*Work item*. Reproduce exactly the lines of this material that begin at the line with "(1467.80 s)" and end at the line with "(1468.80 s)", both included. Omit the pictures and everything else.
[Start of Attachment]
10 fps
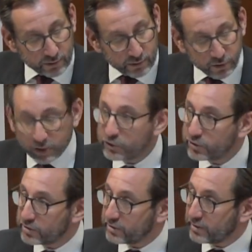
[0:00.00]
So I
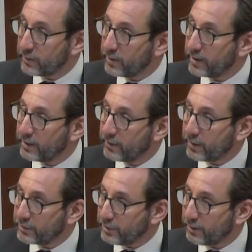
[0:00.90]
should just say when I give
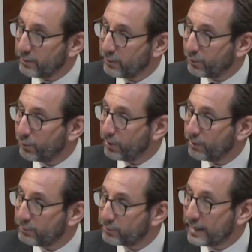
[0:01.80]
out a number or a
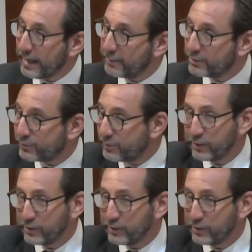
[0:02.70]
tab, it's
[End of Attachment]
[Start of Attachment]
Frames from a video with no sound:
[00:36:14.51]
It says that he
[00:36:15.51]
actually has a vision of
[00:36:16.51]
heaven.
[End of Attachment]
[Start of Attachment]
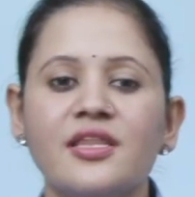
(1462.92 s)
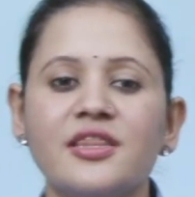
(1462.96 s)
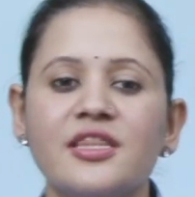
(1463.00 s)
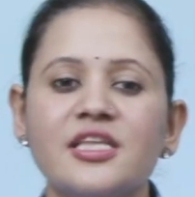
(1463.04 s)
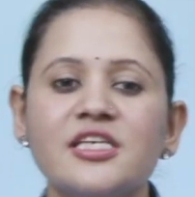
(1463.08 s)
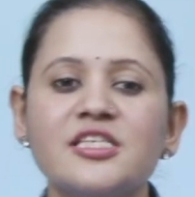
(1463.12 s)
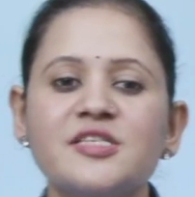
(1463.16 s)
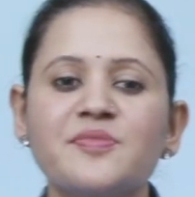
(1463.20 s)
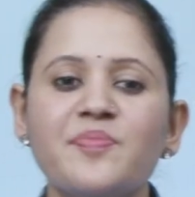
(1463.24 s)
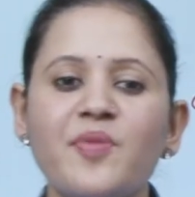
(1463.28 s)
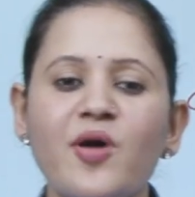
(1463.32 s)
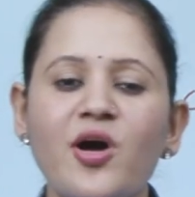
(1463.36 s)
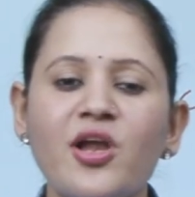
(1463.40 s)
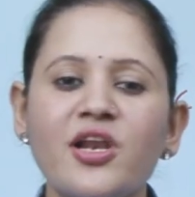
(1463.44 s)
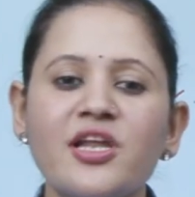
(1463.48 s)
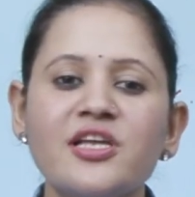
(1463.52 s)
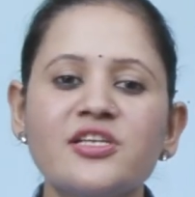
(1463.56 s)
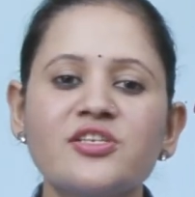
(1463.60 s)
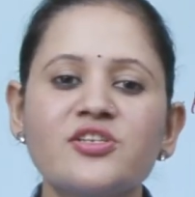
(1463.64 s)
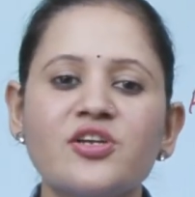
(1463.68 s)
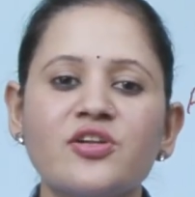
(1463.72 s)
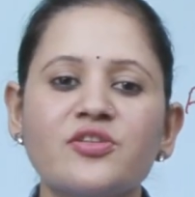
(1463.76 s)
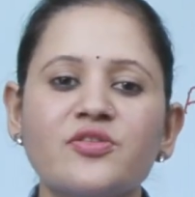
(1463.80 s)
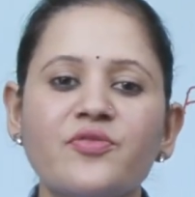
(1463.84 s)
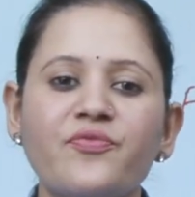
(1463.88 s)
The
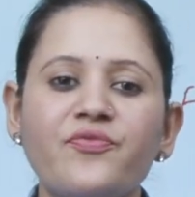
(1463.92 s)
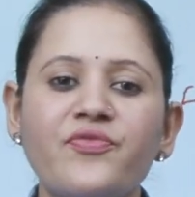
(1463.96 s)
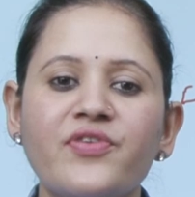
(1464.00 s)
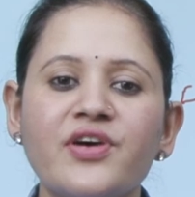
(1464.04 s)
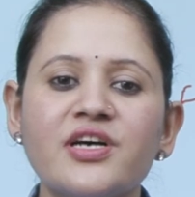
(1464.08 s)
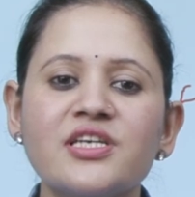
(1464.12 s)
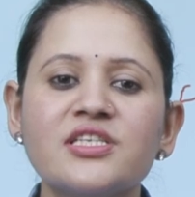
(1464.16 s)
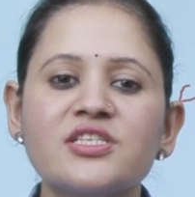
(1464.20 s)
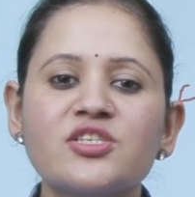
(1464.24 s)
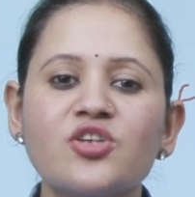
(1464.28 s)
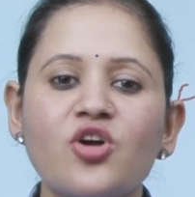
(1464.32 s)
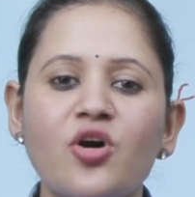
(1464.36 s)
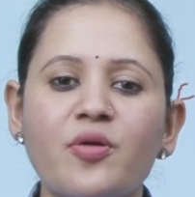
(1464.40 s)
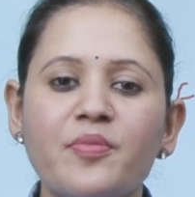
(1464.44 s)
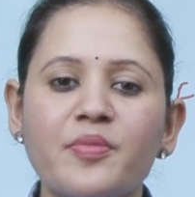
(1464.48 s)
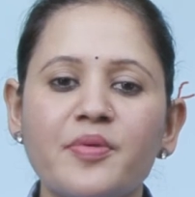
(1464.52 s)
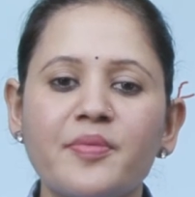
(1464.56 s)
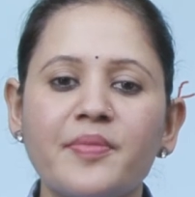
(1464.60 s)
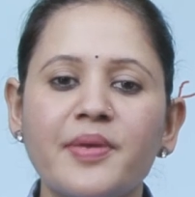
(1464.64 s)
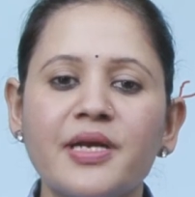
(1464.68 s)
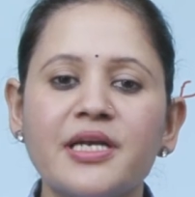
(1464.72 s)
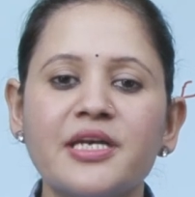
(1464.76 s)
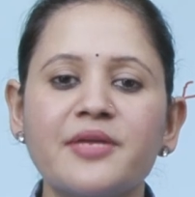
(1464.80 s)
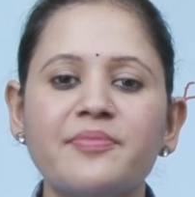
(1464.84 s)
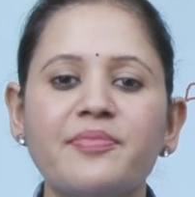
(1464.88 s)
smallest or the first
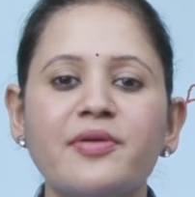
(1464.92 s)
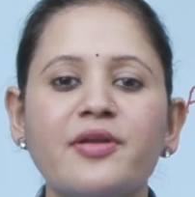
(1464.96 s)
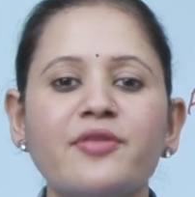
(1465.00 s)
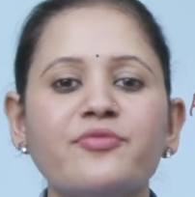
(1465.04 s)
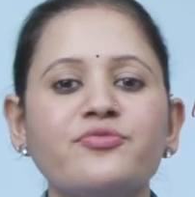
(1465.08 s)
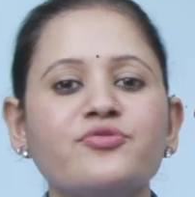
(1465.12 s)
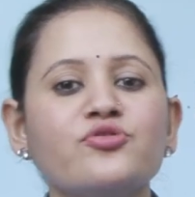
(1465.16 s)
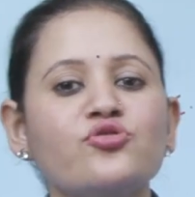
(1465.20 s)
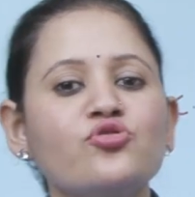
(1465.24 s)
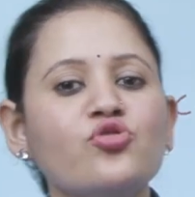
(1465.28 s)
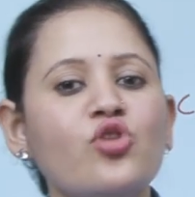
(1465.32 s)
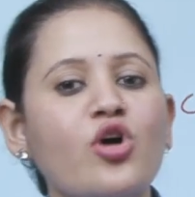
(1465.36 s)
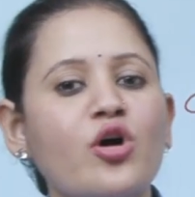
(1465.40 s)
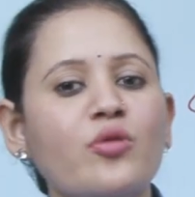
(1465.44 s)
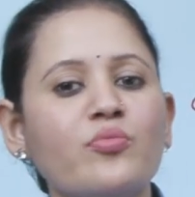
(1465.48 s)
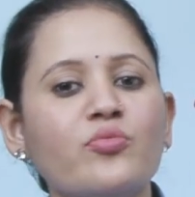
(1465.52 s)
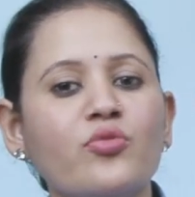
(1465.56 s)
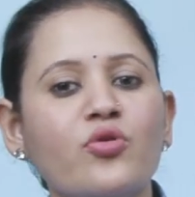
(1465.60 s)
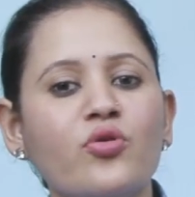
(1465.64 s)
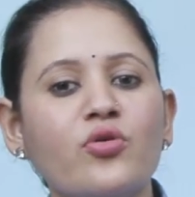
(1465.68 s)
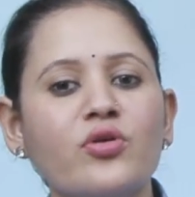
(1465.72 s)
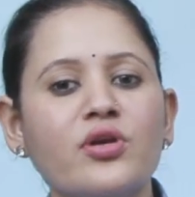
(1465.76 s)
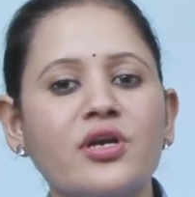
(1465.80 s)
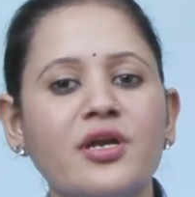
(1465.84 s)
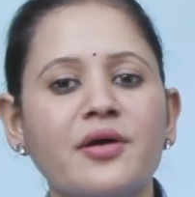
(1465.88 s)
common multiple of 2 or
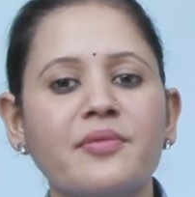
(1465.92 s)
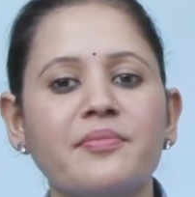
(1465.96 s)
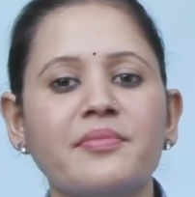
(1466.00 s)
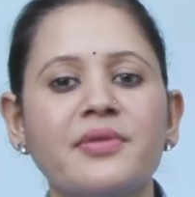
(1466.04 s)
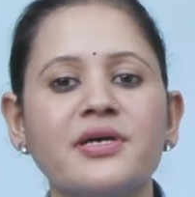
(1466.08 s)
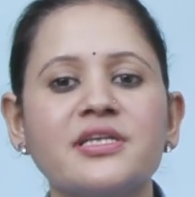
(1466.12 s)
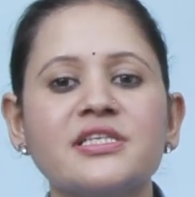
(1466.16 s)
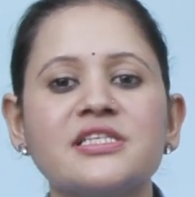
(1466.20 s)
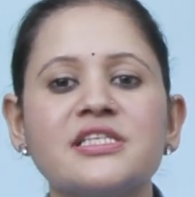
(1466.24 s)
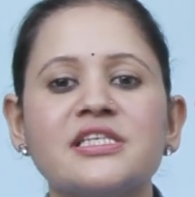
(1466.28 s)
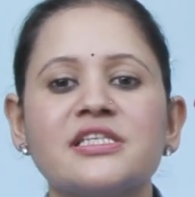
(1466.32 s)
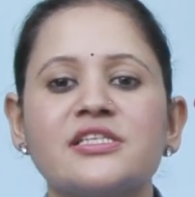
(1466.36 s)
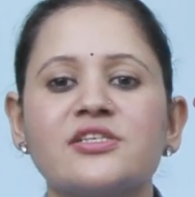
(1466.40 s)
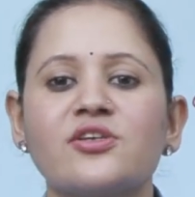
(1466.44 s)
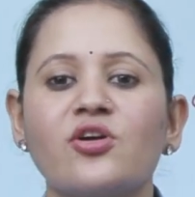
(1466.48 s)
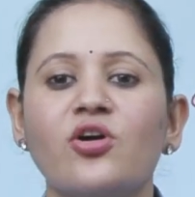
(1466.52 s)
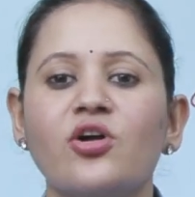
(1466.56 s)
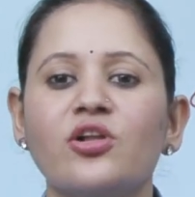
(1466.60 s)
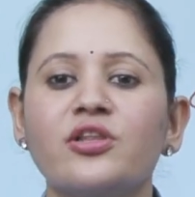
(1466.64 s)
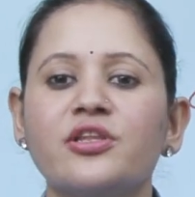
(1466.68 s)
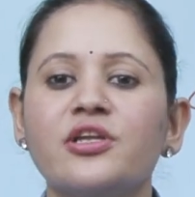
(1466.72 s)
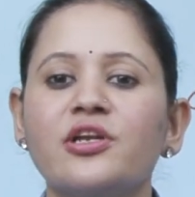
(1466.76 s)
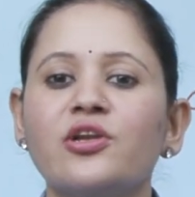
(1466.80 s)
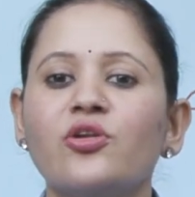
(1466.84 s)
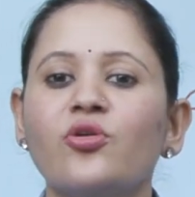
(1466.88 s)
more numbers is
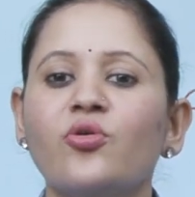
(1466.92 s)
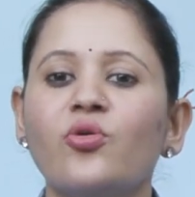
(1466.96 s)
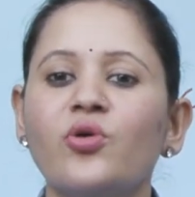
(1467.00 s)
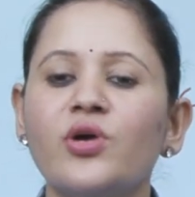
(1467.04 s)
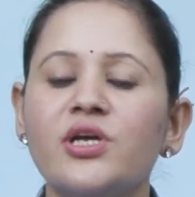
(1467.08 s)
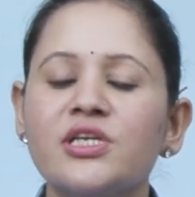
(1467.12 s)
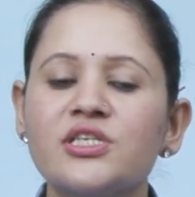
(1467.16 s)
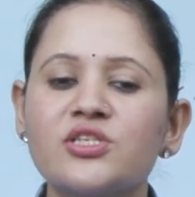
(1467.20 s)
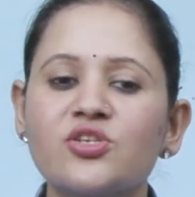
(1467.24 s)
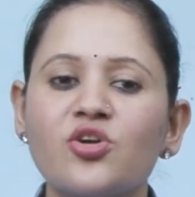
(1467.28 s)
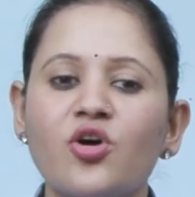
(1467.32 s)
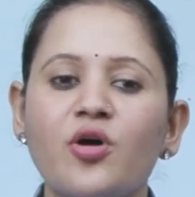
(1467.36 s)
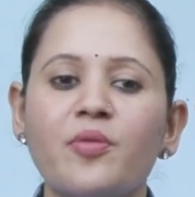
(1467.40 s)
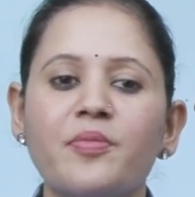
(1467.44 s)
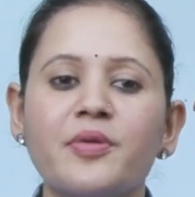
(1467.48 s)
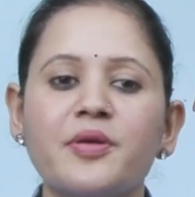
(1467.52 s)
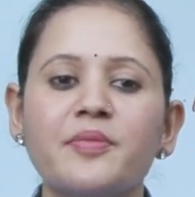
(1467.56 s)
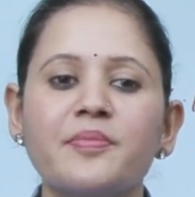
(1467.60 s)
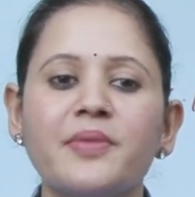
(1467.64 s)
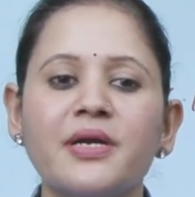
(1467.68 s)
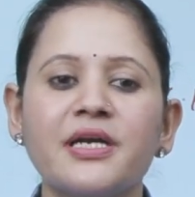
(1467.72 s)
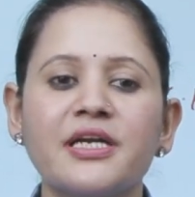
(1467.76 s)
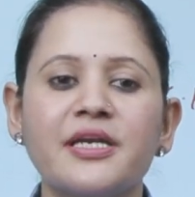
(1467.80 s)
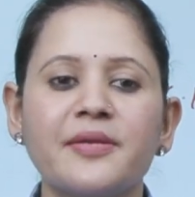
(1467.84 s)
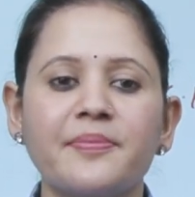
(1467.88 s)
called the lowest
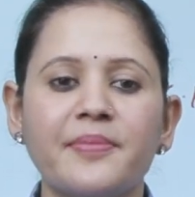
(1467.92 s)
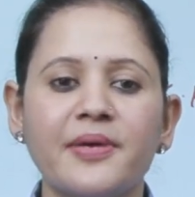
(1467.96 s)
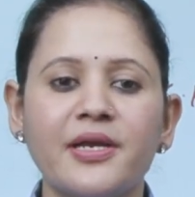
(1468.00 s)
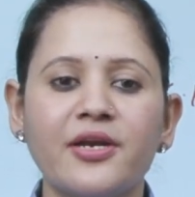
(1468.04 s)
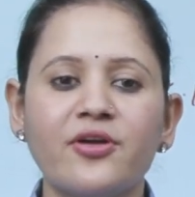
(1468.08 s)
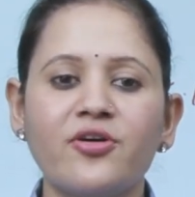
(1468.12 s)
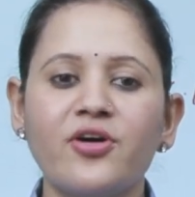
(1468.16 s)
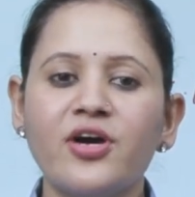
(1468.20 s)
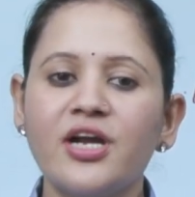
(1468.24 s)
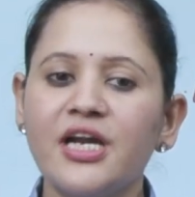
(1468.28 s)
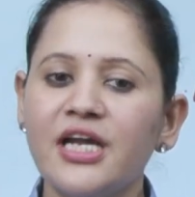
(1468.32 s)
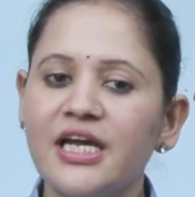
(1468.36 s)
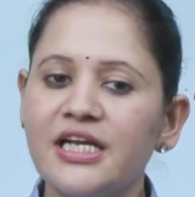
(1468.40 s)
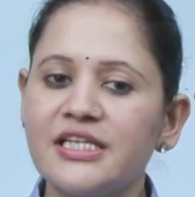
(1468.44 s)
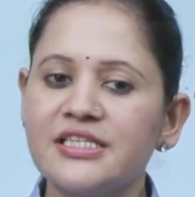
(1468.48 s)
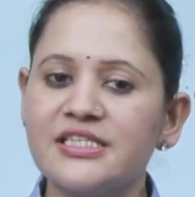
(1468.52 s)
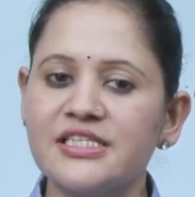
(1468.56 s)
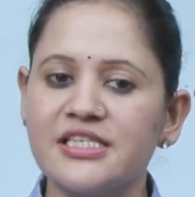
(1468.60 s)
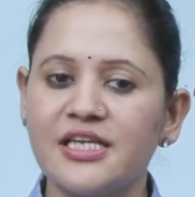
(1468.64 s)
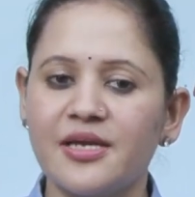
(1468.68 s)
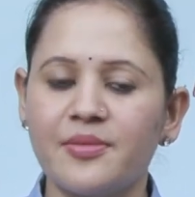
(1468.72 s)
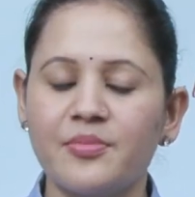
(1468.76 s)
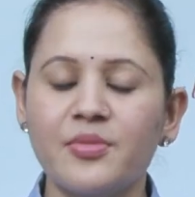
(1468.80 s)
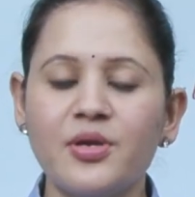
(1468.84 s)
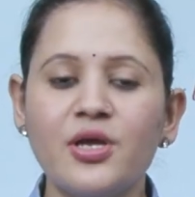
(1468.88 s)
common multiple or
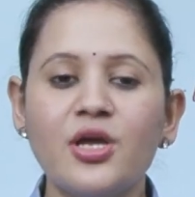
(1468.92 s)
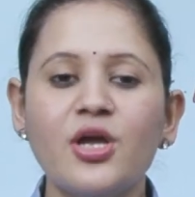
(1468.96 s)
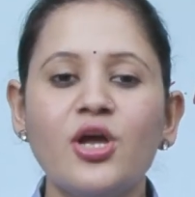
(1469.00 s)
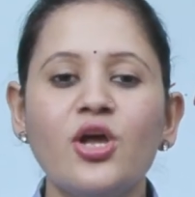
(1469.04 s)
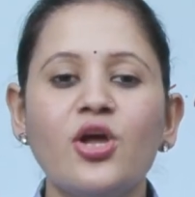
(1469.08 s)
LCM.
[End of Attachment]
*Exercise solution*.
(1467.80 s)
(1467.84 s)
(1467.88 s)
called the lowest
(1467.92 s)
(1467.96 s)
(1468.00 s)
(1468.04 s)
(1468.08 s)
(1468.12 s)
(1468.16 s)
(1468.20 s)
(1468.24 s)
(1468.28 s)
(1468.32 s)
(1468.36 s)
(1468.40 s)
(1468.44 s)
(1468.48 s)
(1468.52 s)
(1468.56 s)
(1468.60 s)
(1468.64 s)
(1468.68 s)
(1468.72 s)
(1468.76 s)
(1468.80 s)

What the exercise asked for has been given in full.